Les enfants ont besoin de discipline.
Si on les laissait faire, ils finiraient comme Nahel.
Ces commentaires je les ai lu de nombreuses fois sous mes vidéos.

Nahel Merzouk. 17 ans. Tué par un policier le 27 juin 2023 à Nanterre lors d’un contrôle routier. Il n’était pas armé. Il ne représentait aucun danger pour les policiers. Il n’a pas été arrêté. Il a été exécuté.
Et c’est ce drame qu’on convoque pour défendre les punitions ?
Il est temps de remettre les choses à leur place.

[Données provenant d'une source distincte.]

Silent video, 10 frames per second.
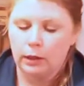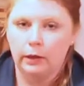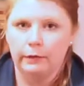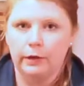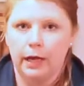
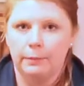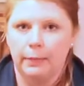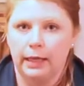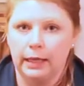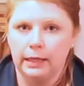Now I've got
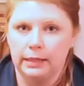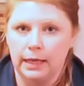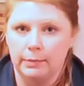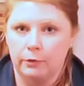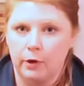my
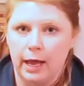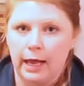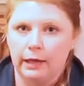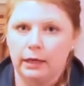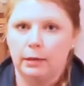damp
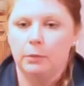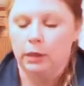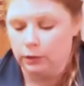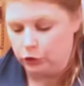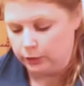rag that I'm
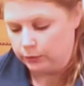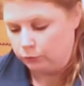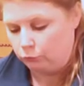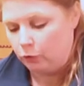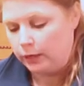gonna
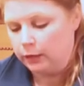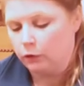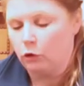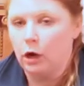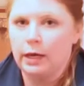just run it
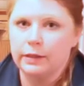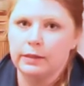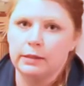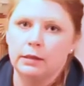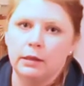
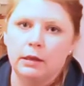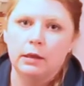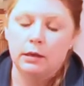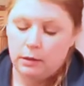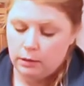across
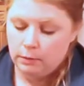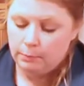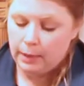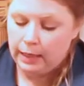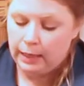
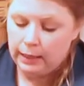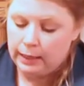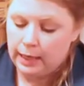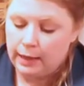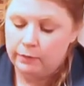
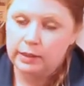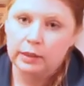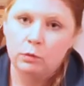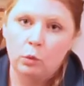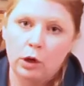my
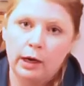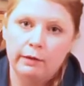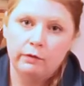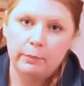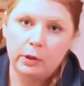cavesson where
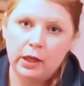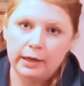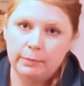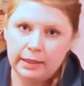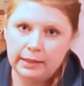I've
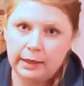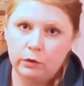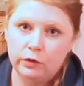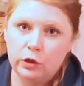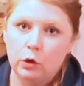applied my
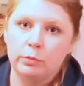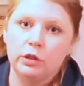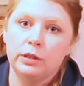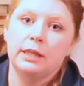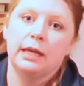saddle soap
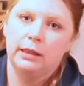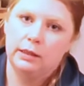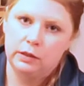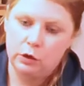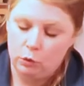to take
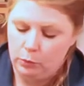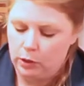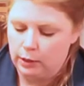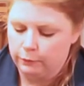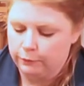the soap
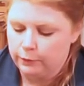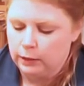off.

Un enfant n’a pas besoin de punition pour survivre à la police
Quand on prétend qu’un jeune est mort parce qu’il n’a pas été assez puni, on légitime une idée profondément dangereuse : que la répression protège. Qu’il faut habituer les enfants à avoir peur pour les empêcher de mourir.
Mais ce qu’on enseigne à un enfant en le punissant, ce n’est pas à survivre.

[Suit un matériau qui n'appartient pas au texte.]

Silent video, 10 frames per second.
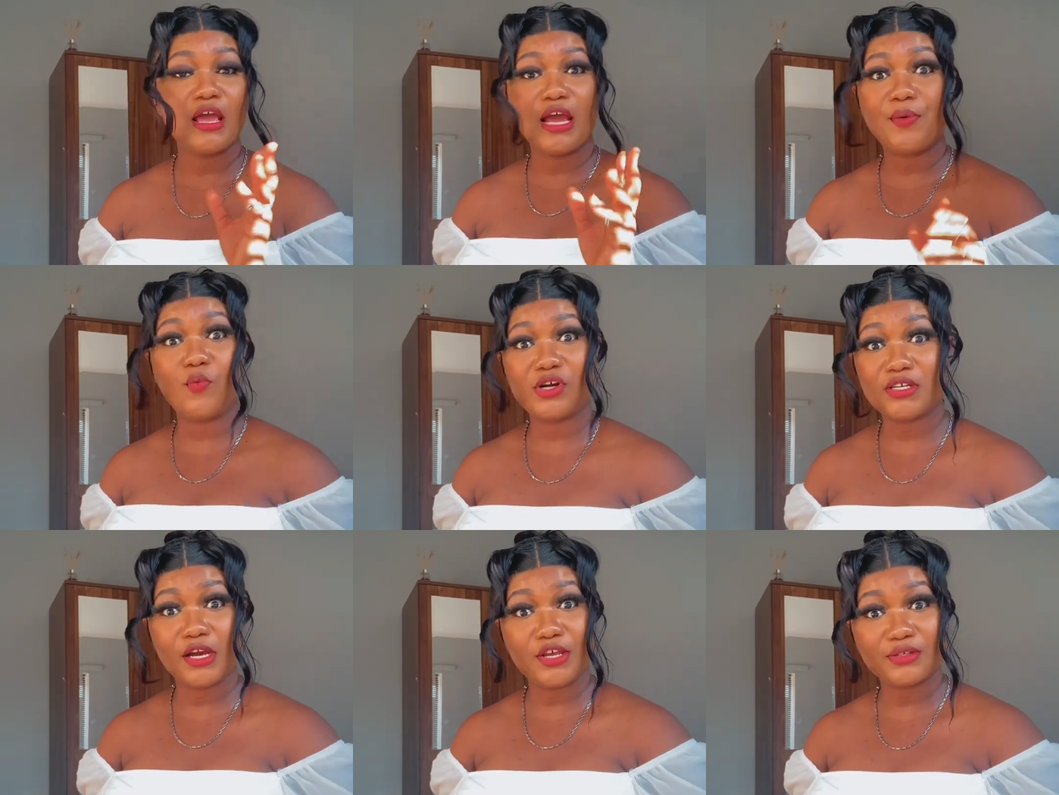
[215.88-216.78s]
and
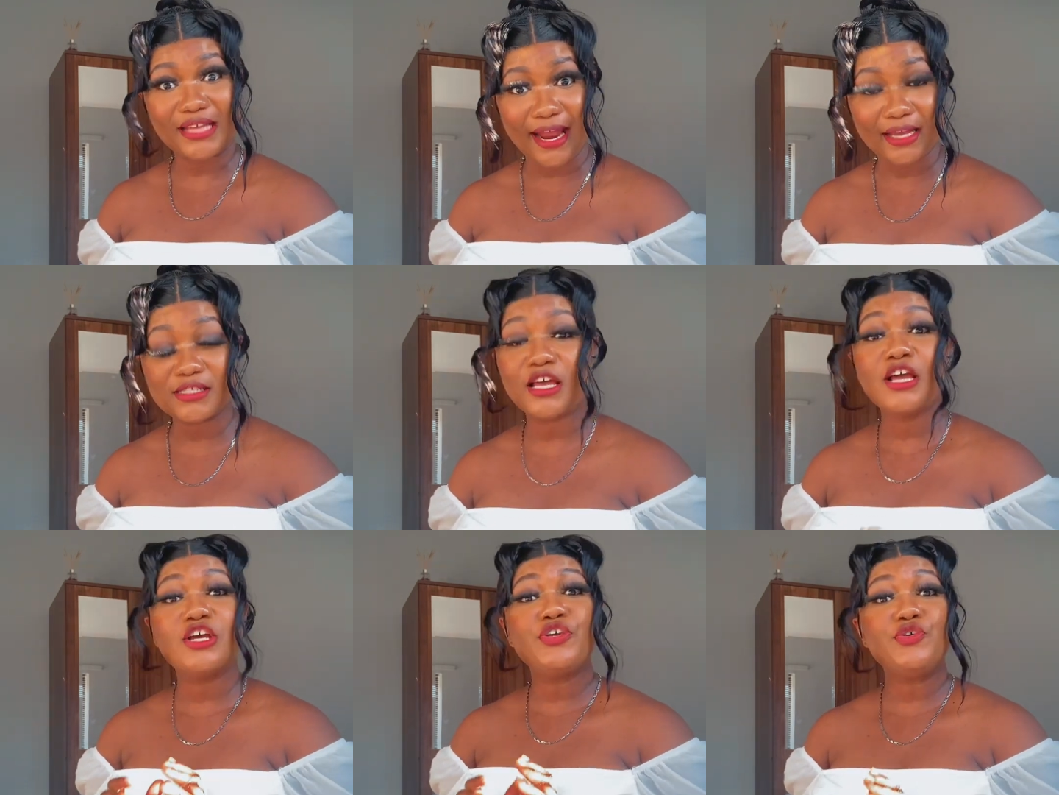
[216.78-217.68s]
water in your diet,
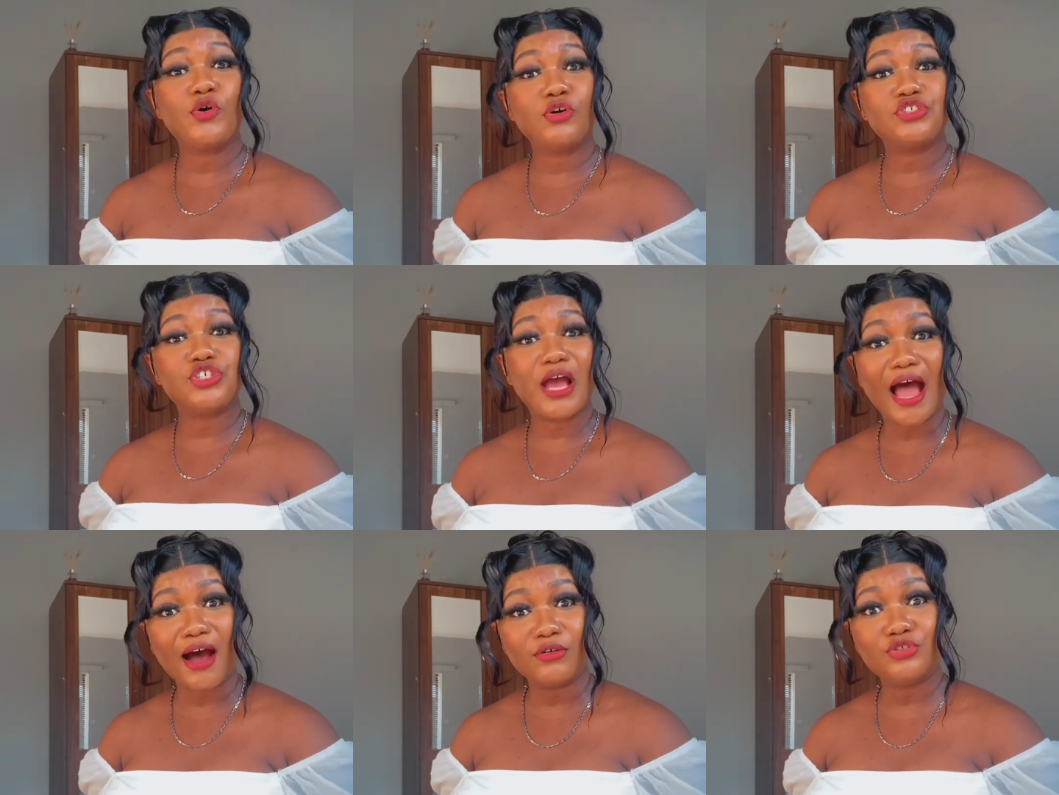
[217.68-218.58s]
your
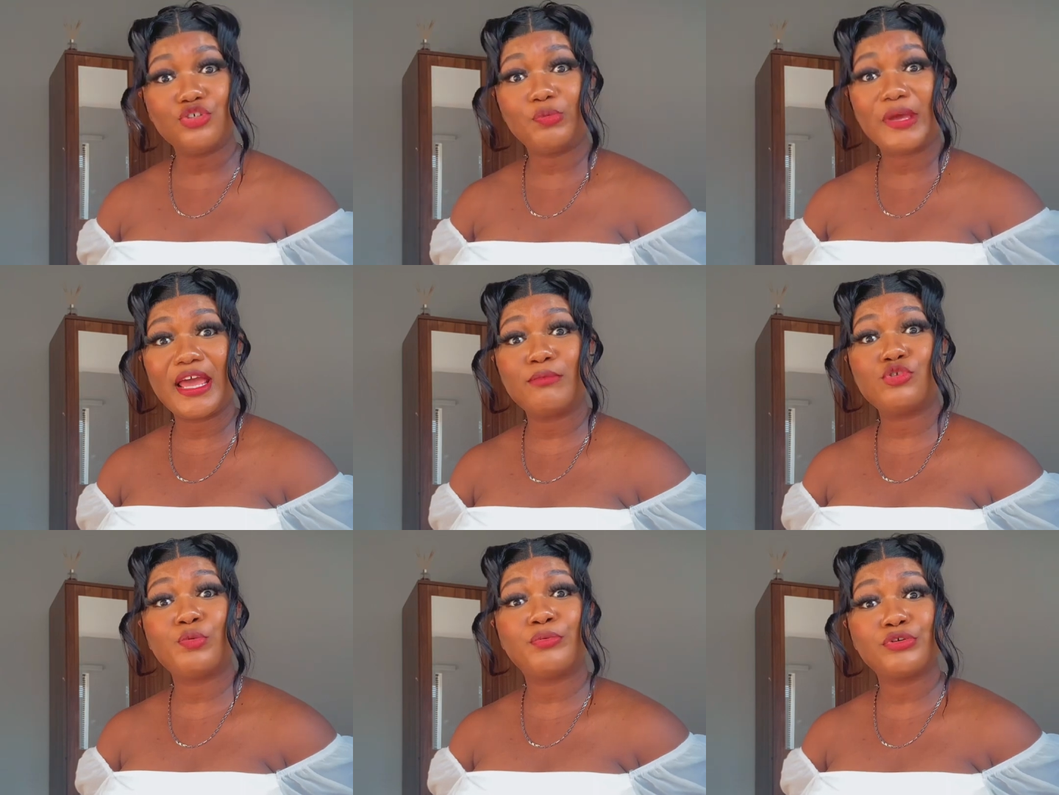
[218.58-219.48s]
child, you'll be able
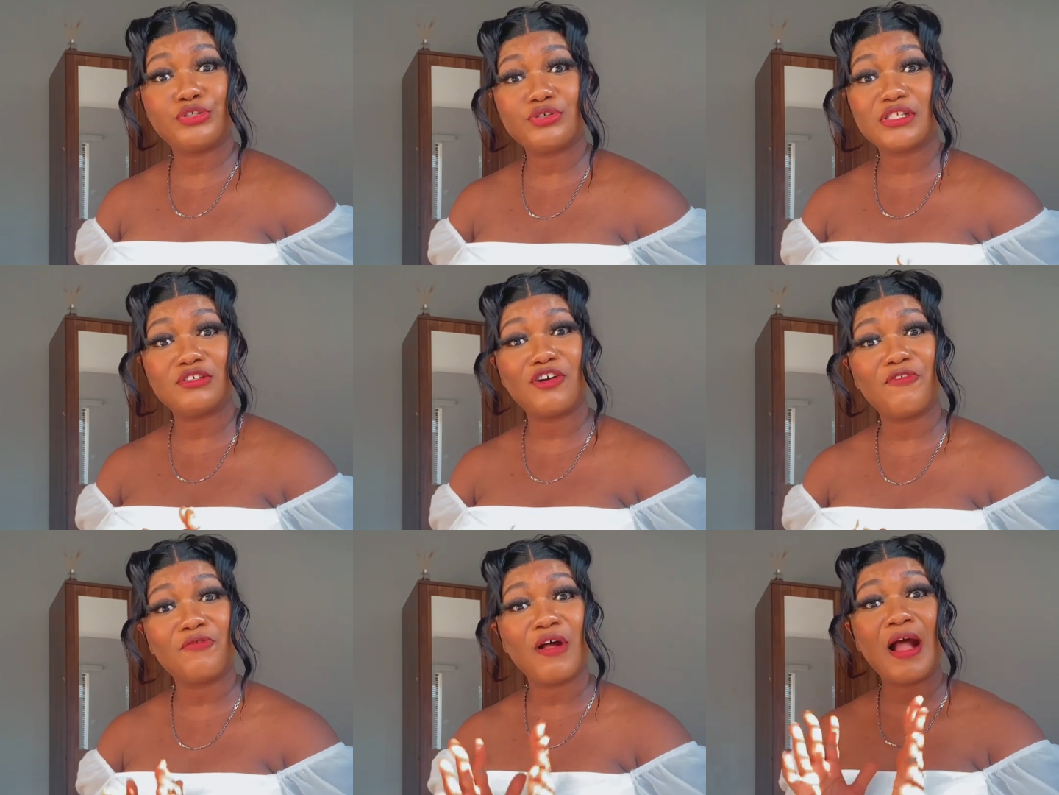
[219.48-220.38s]
to produce
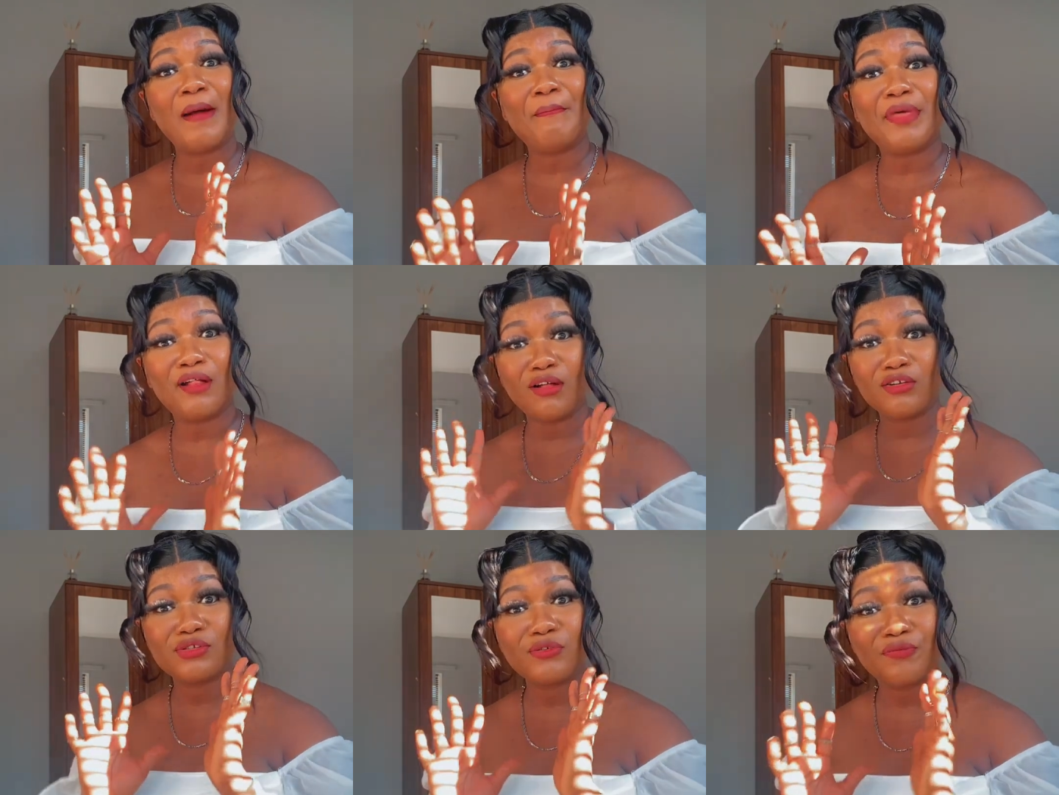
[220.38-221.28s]
enough milk
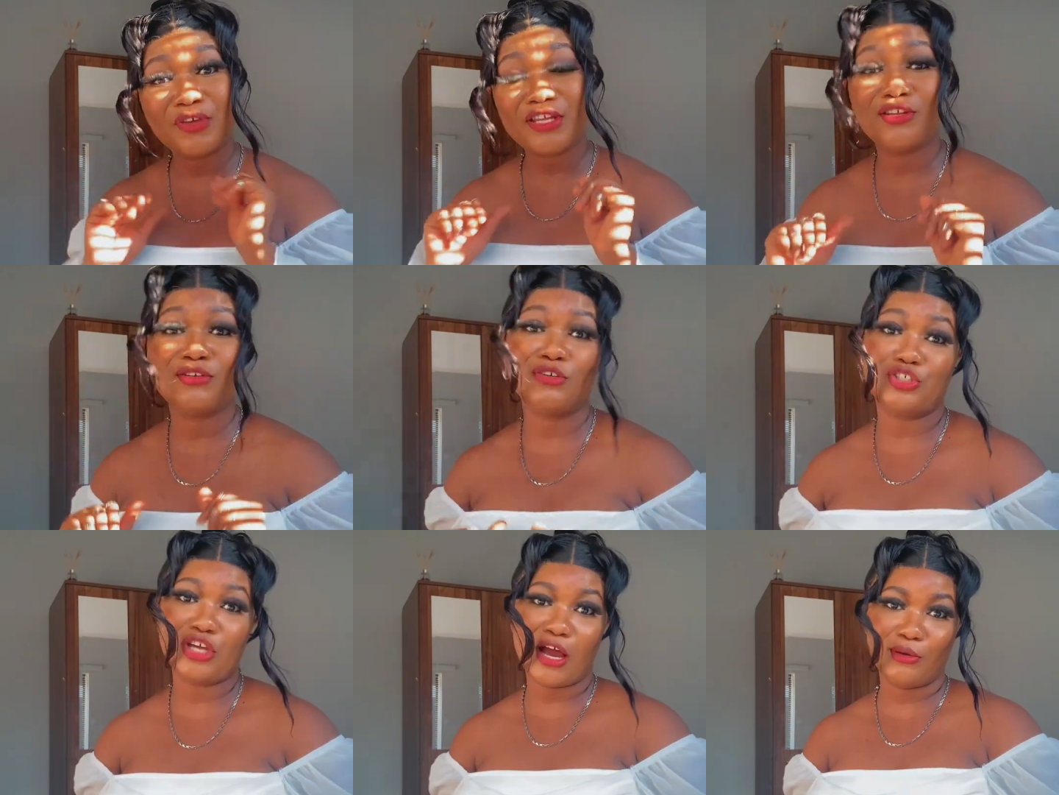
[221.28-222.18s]
to feed your
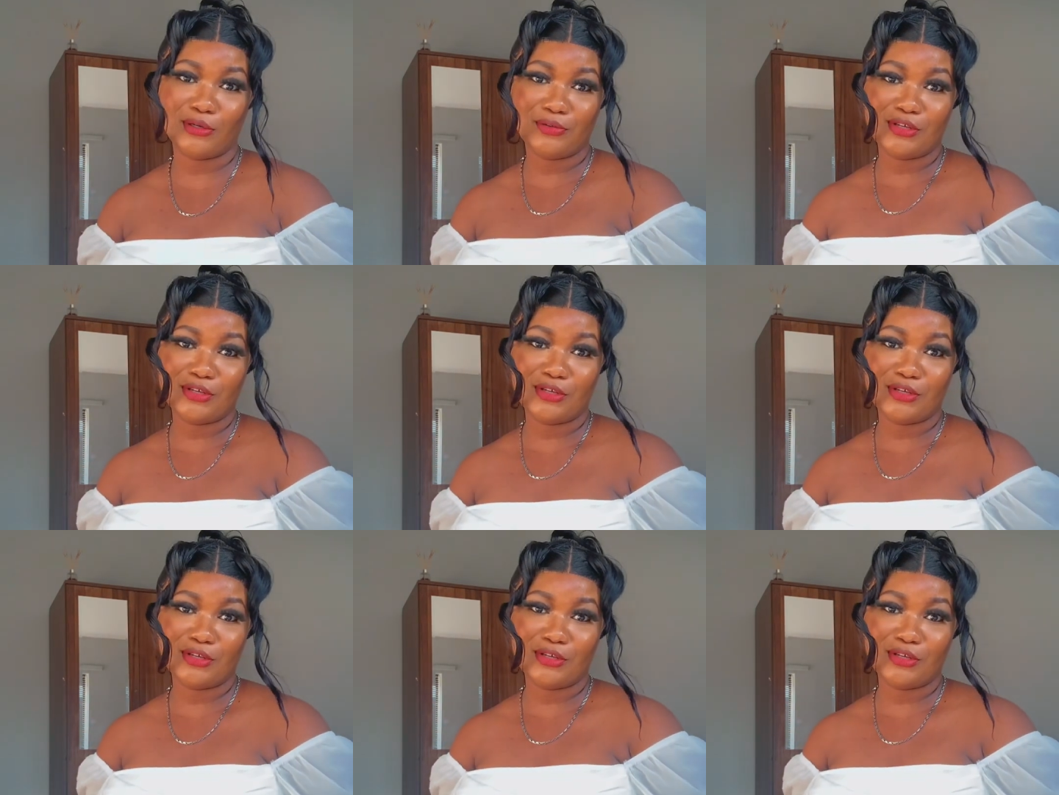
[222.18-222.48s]
child.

C’est à obéir. À se taire. À avoir peur du pouvoir.
Et dans un monde où certaines vies valent moins que d’autres, apprendre à obéir ne suffit pas. Les jeunes comme Nahel peuvent suivre les règles, montrer les mains, baisser les yeux — ils ne sont jamais entièrement protégés. Parce que ce n’est pas leur comportement qui est jugé. C’est leur existence même.
« C’est une bavure » : un mot qui masque la structure
Nahel n’est pas le premier. Ni le dernier. Les violences policières ciblent prioritairement des jeunes hommes racisés, souvent issus de quartiers populaires. Ce n’est pas un dysfonctionnement, ce n’est pas un cas isolé, ce n’est pas une exception.
Parler de « bavure », c’est sous-entendre que le système fonctionne bien, sauf rares débordements.
Mais c’est ce système lui-même qui produit la violence. Et ceux qui meurent sont presque toujours les mêmes : jeunes, racisés, précaires.
Nahel n’est pas mort pour avoir désobéi. Il est mort parce qu’il a été perçu comme un corps à neutraliser. Un danger par défaut.
Accuser la mère, c’est protéger la violence d’État
Quand un jeune est tué par la police, on détourne vite le regard. On passe du meurtre à la morale. On ne parle plus de justice, on parle de la mère. De sa manière d’éduquer. De son autorité. De ce qu’elle aurait dû faire.
Mais qu’est-ce que ça dit, exactement ?
Qu’on peut tuer un adolescent si sa mère est débordée ?
Qu’on peut abattre un jeune si ses parents n’ont pas su le punir à temps ?
Accuser les mères, c’est une vieille recette politique. Ça permet de ne pas regarder le tireur. Ça permet de justifier l’injustifiable. De dire, en creux : il n’avait qu’à être différent. Il n’avait qu’à naître ailleurs. Il n’avait qu’à se tenir droit.
Mais aucun adolescent ne mérite d’être tué par un représentant de l’État. Aucun.
L’éducation, ce n’est pas apprendre à obéir à la violence
Éduquer, ce n’est pas dresser. Ce n’est pas apprendre aux enfants à avoir peur pour être respectés. Il y a une immense confusion entre autorité et pouvoir.
Entre transmission et dressage. Entre limites et humiliation.
Ce que certains appellent « éduquer », c’est parfois simplement apprendre aux enfants à ne pas déranger. À se soumettre. À avoir peur… Mais faire peur n’a jamais été une preuve d’amour. Et une éducation qui prépare à subir les abus d’autorité n’est pas une éducation protectrice — c’est une éducation complice.
L’éducation ne consiste pas à faire taire un enfant pour qu’il soit accepté dans un monde injuste. L’éducation, c’est lui donner les outils pour contester ce monde. Pour défendre sa dignité. Pour reconnaître et refuser la violence, même si elle est institutionnelle.
L’éducation est politique
Quand un jeune est tué, ce n’est pas sa mère qui est responsable. Ce ne sont pas les jeux vidéo. Ce n’est pas son comportement.
C’est un système qui décide qui a droit à la sécurité et qui n’y a pas droit.
C’est une société où la couleur de peau, le quartier, le prénom, peuvent suffire à désigner un ennemi.
Dire cela, ce n’est pas excuser un délit.
C’est refuser qu’un adolescent puisse être abattu pour l’avoir commis.
C’est rappeler que la justice ne se rend pas à bout portant.
C’est dire que la peur n’éduque pas.
Et que ce ne sont pas les enfants qu’il faut corriger. C’est le pouvoir qui tue.